§ **EXERCISE OBJECTIVE**
Omit all pictures, then retype the data exactly as given.

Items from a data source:

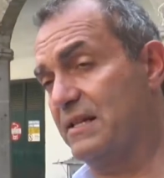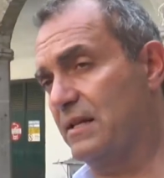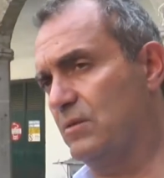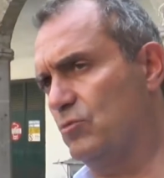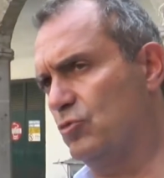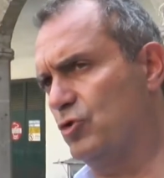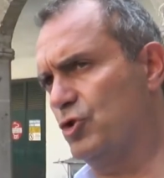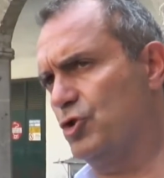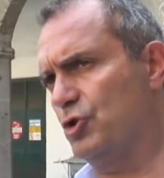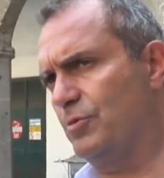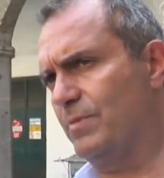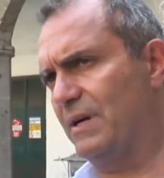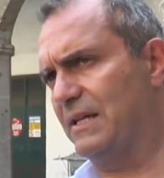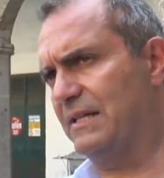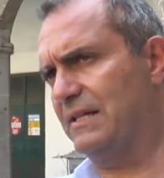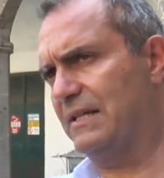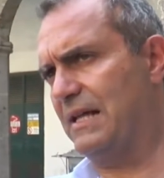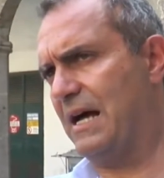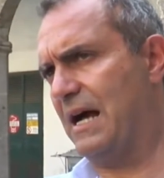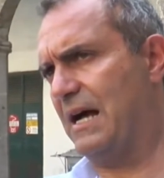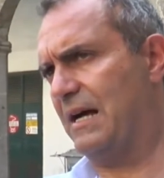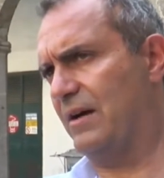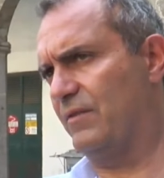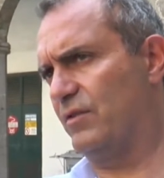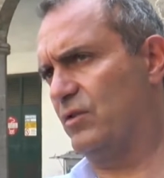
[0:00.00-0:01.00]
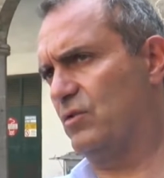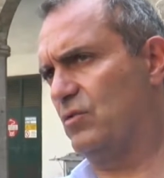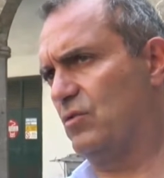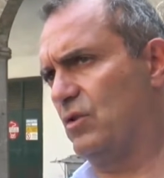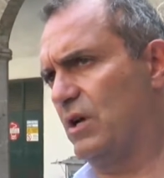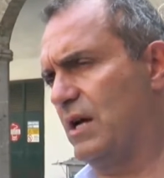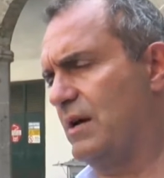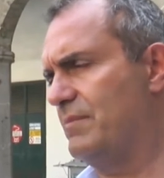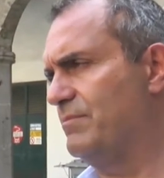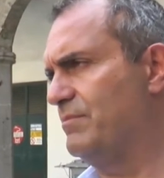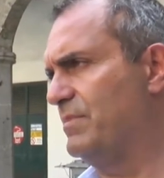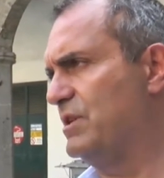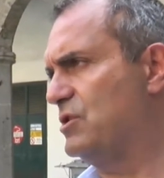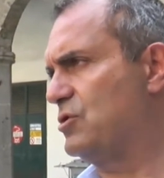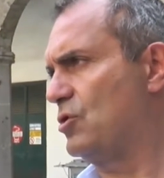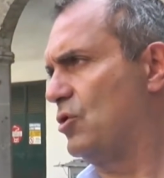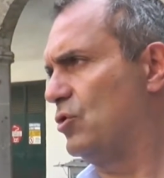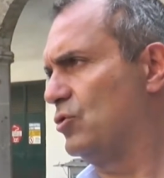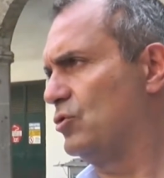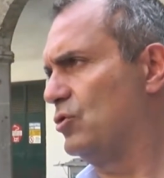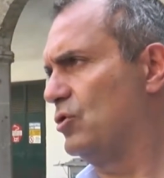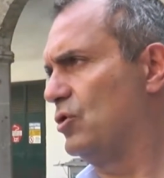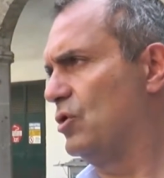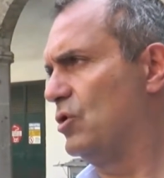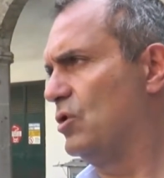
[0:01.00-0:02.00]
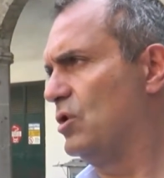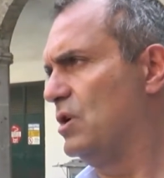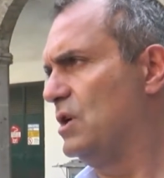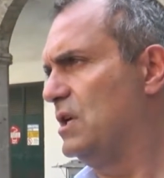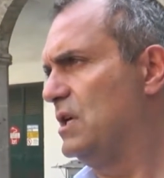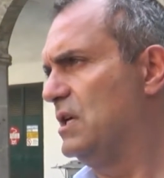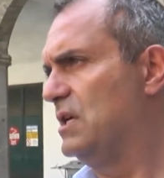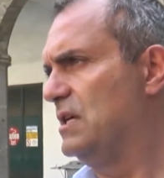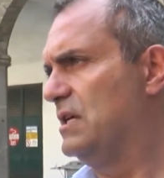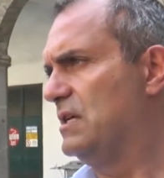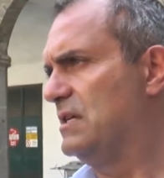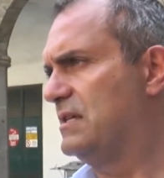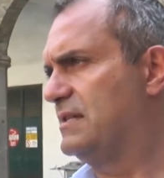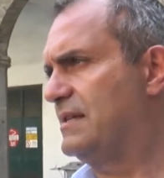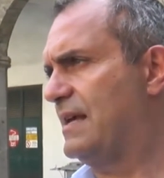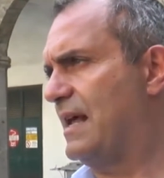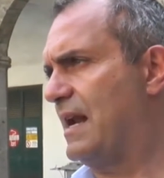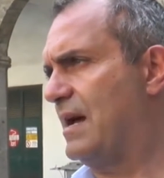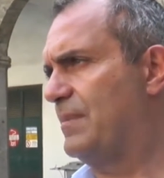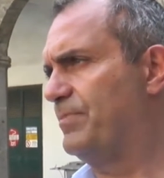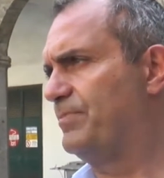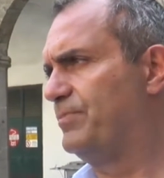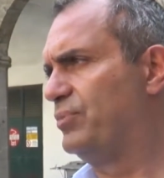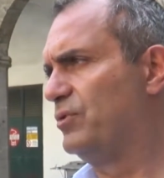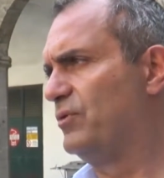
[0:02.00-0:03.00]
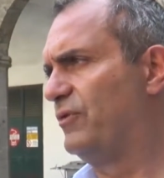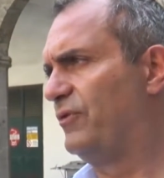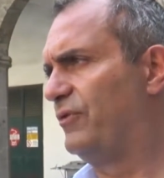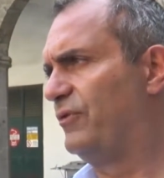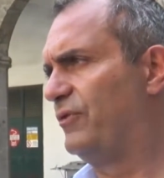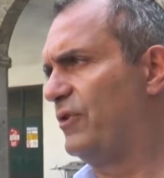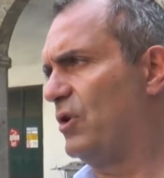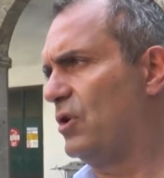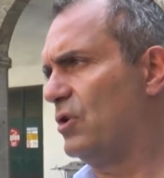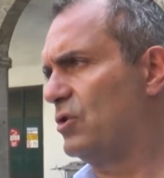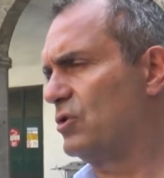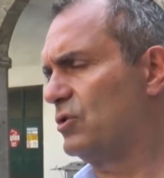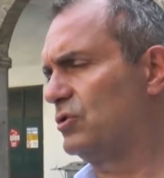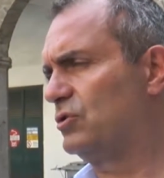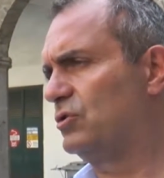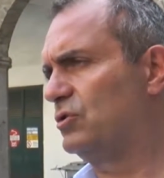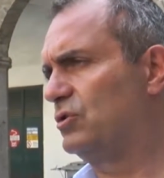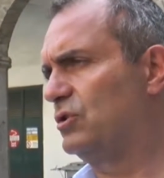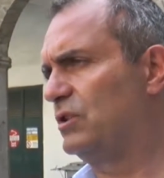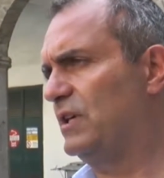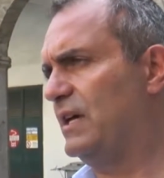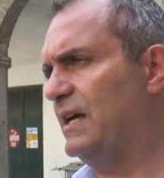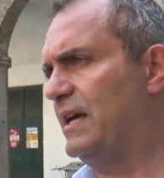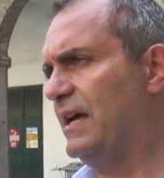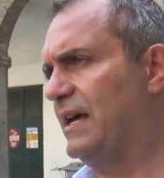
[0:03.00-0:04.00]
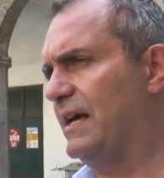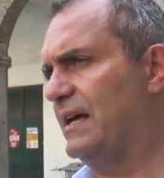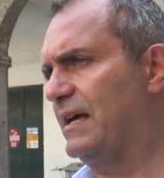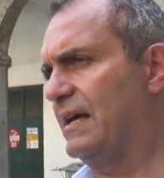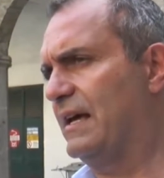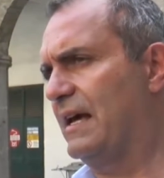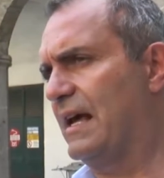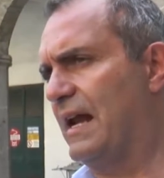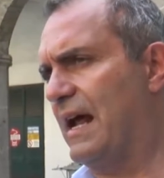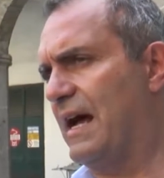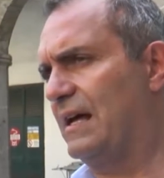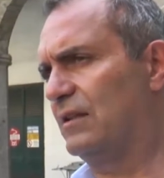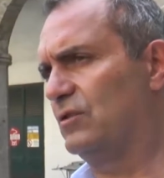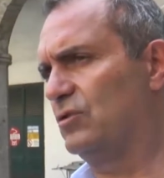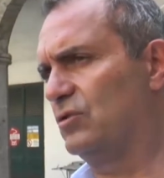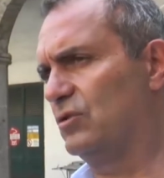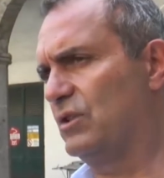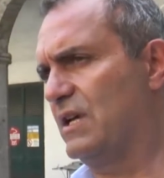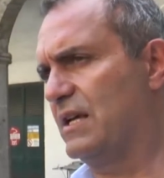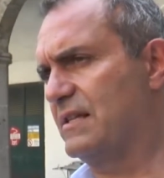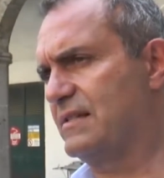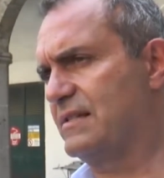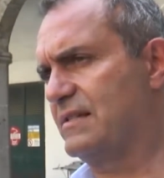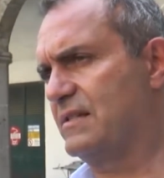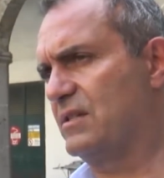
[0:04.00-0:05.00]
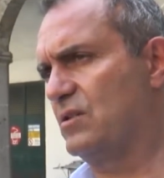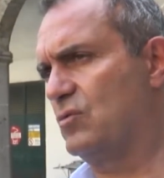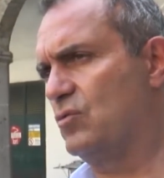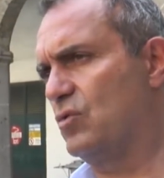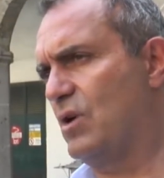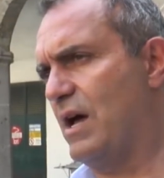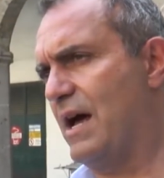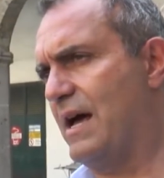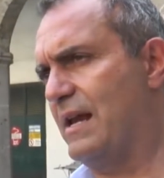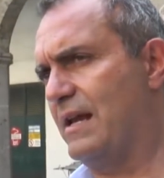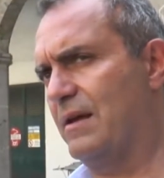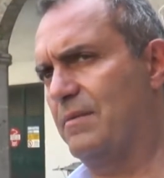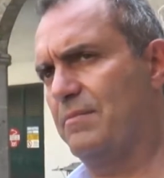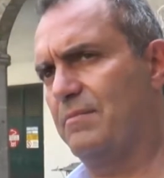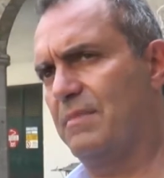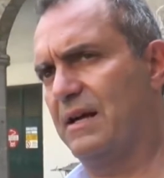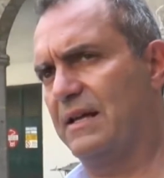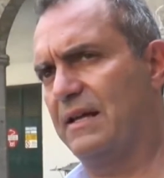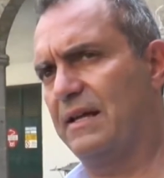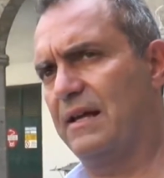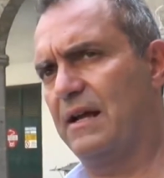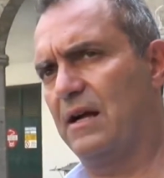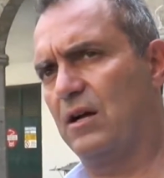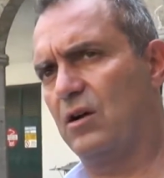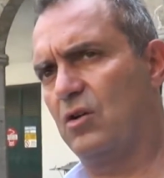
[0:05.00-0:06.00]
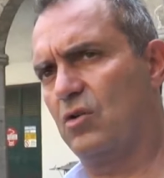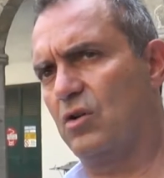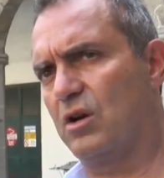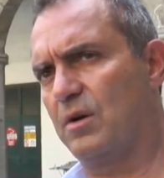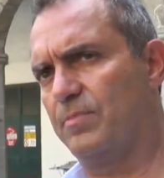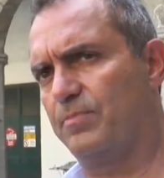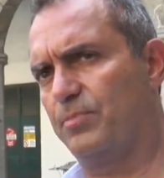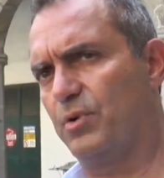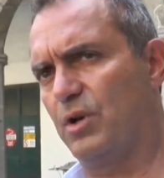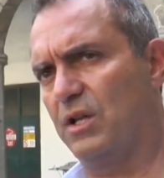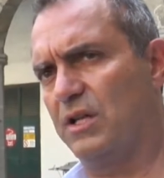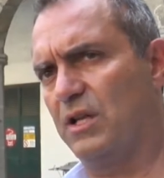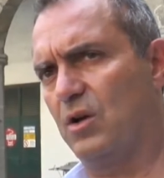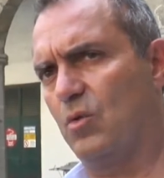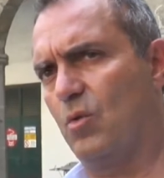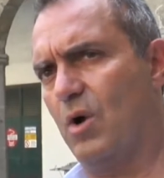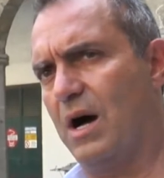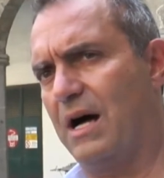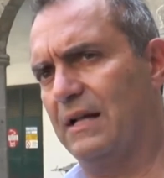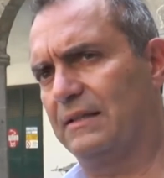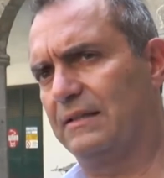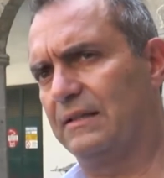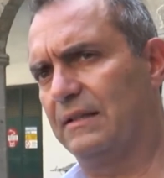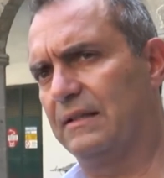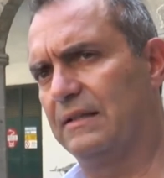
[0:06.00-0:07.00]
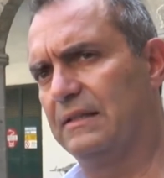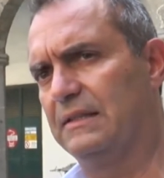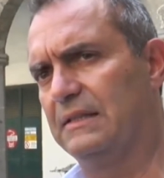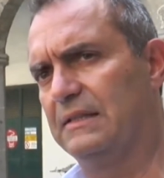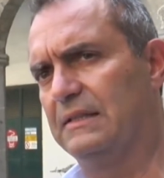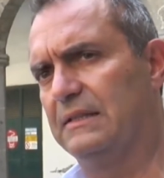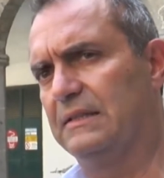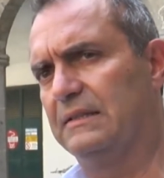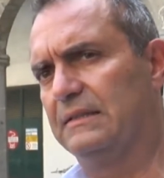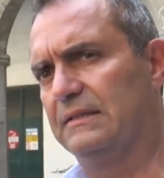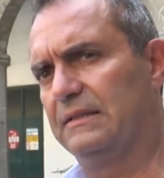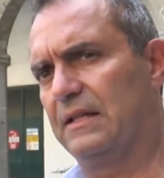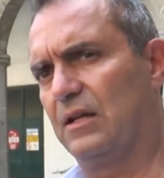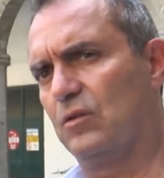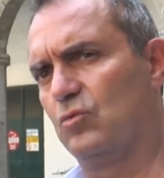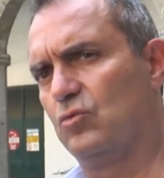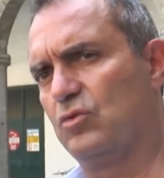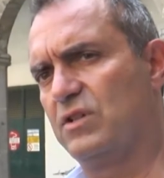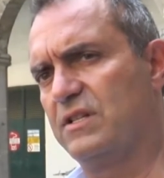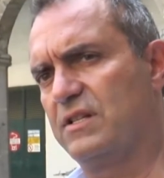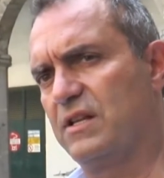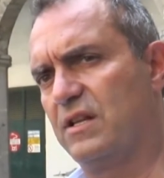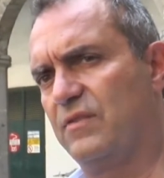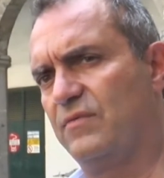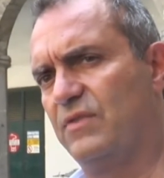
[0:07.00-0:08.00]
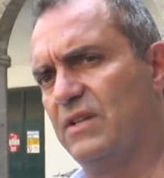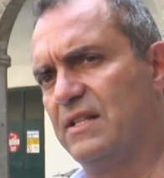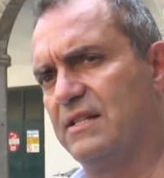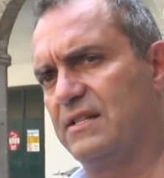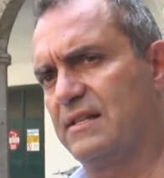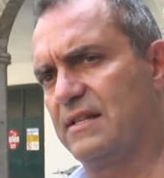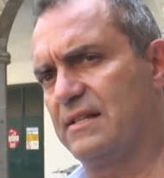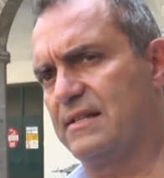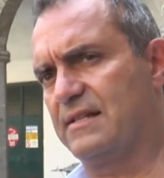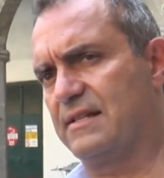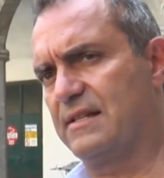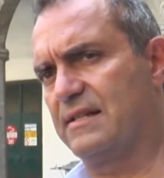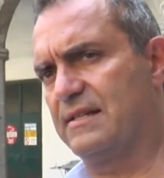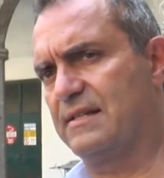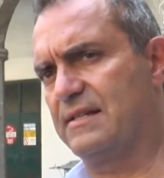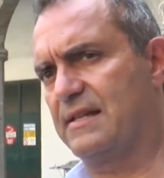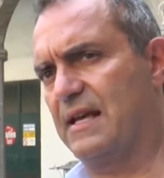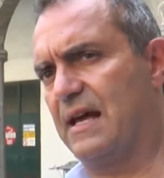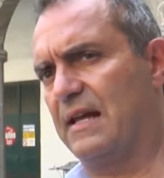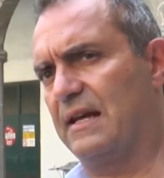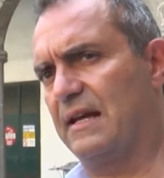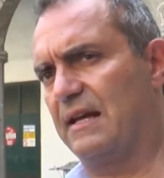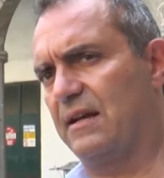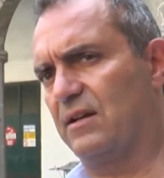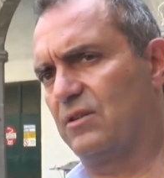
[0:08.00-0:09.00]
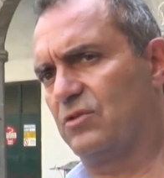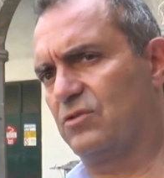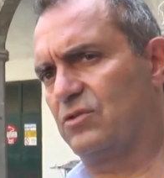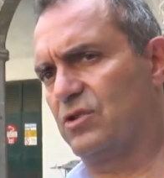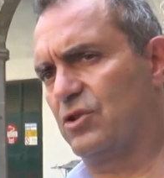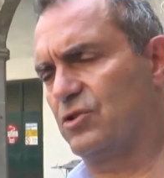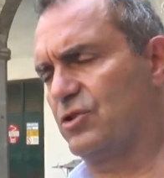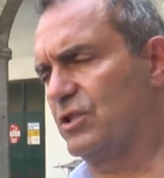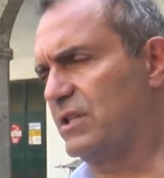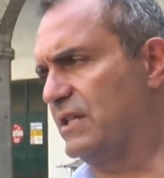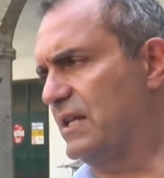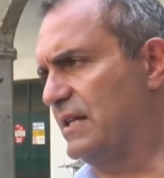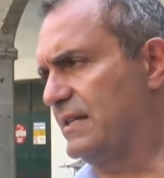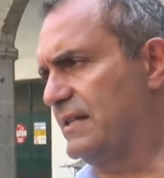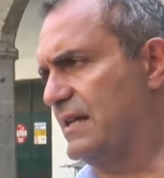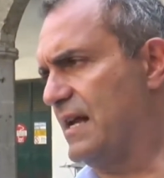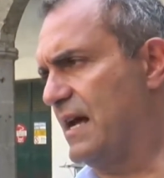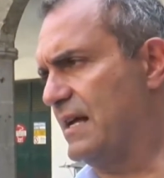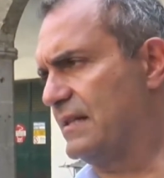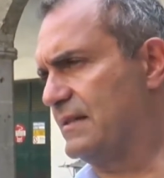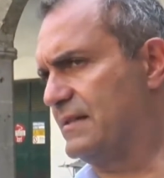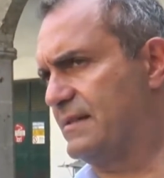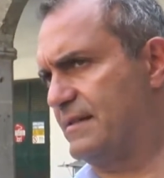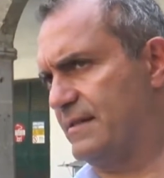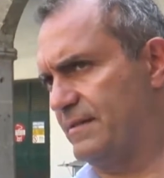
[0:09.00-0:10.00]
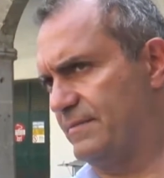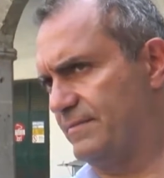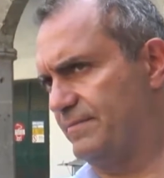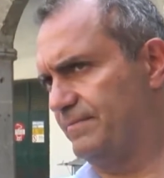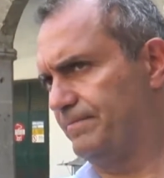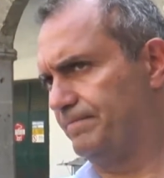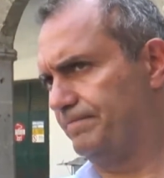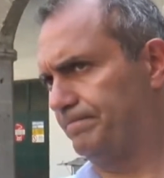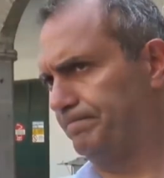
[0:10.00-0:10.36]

le municipalità che avevano un gran bisogno, sarà più forte e in grado di assicurare in maniera ancora più adeguata taluni servizi essenziali alla nostra cittadinanza.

§ **OUTPUT FOR THIS EXERCISE**
[0:00.00-0:01.00]
[0:01.00-0:02.00]
[0:02.00-0:03.00]
[0:03.00-0:04.00]
[0:04.00-0:05.00]
[0:05.00-0:06.00]
[0:06.00-0:07.00]
[0:07.00-0:08.00]
[0:08.00-0:09.00]
[0:09.00-0:10.00]
[0:10.00-0:10.36]

le municipalità che avevano un gran bisogno, sarà più forte e in grado di assicurare in maniera ancora più adeguata taluni servizi essenziali alla nostra cittadinanza.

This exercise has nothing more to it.